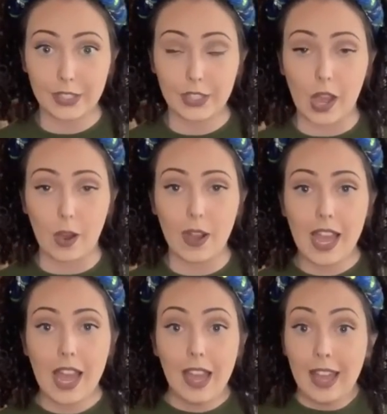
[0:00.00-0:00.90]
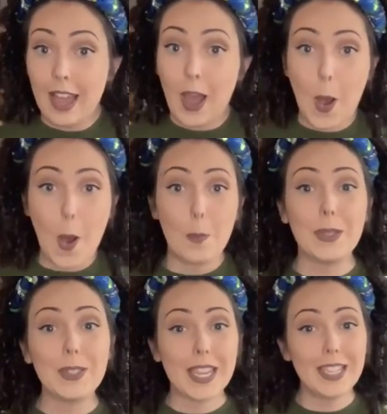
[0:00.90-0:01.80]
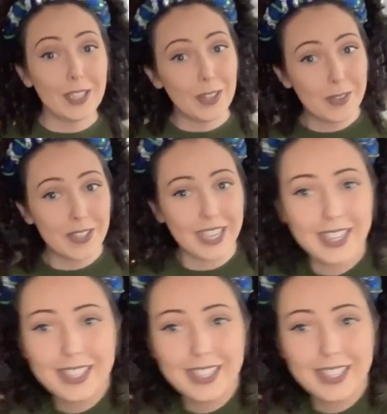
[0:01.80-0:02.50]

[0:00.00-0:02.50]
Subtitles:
So hope you stay tuned.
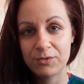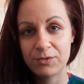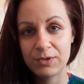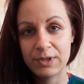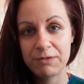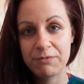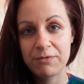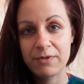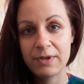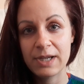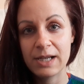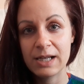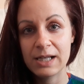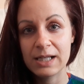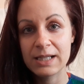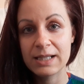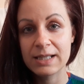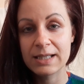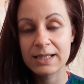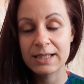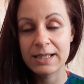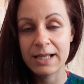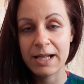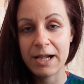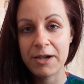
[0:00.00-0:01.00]
reveal
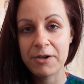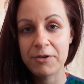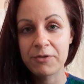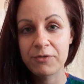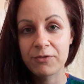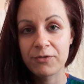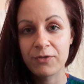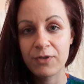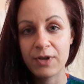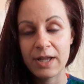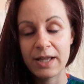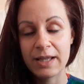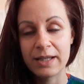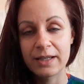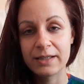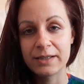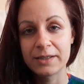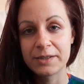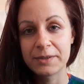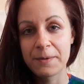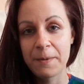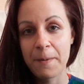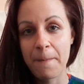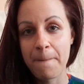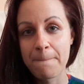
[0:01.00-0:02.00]
itself,
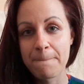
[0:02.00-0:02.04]
and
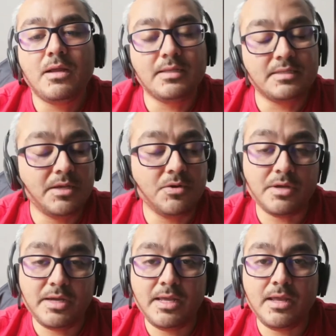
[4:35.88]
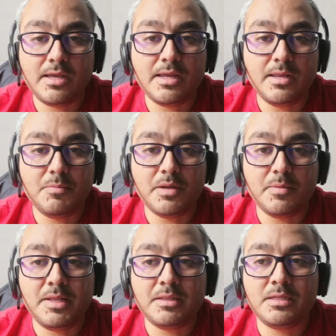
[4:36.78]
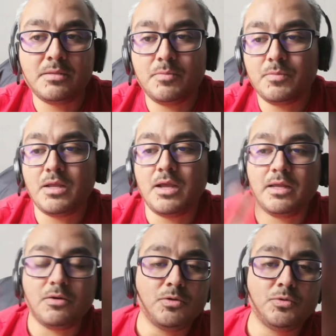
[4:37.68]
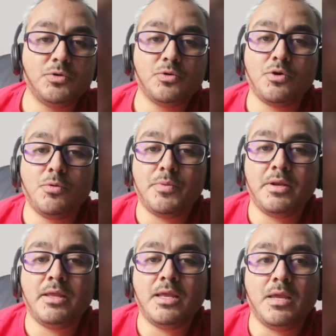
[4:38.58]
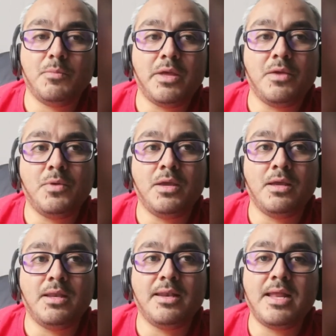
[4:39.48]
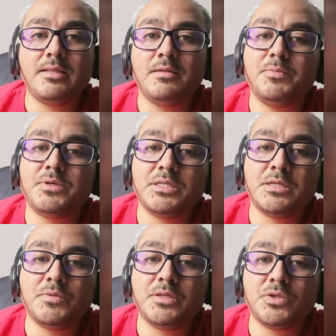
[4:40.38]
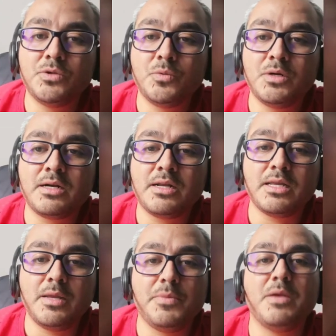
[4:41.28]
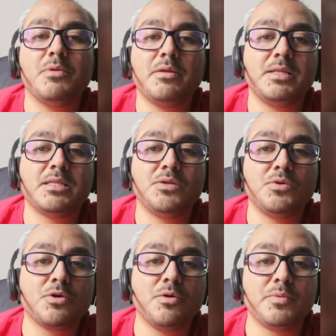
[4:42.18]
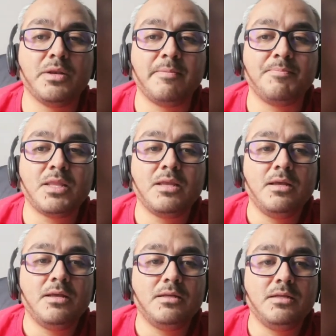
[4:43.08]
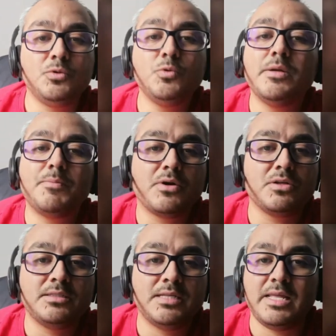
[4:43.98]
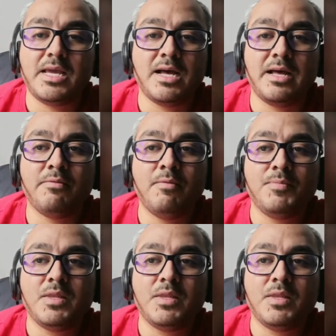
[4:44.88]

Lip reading: I say, okay, I can implement it. I go to your company, and maybe 90% of the software can be implemented in your company. Do the process that they have.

Exercise requirements:
Any picture found in the records stays out, while everything else is copied exactly.

Exercise answer:
[0:00.00-0:00.90]
[0:00.90-0:01.80]
[0:01.80-0:02.50]

[0:00.00-0:02.50]
Subtitles:
So hope you stay tuned.
[0:00.00-0:01.00]
reveal
[0:01.00-0:02.00]
itself,
[0:02.00-0:02.04]
and
[4:35.88]
[4:36.78]
[4:37.68]
[4:38.58]
[4:39.48]
[4:40.38]
[4:41.28]
[4:42.18]
[4:43.08]
[4:43.98]
[4:44.88]

Lip reading: I say, okay, I can implement it. I go to your company, and maybe 90% of the software can be implemented in your company. Do the process that they have.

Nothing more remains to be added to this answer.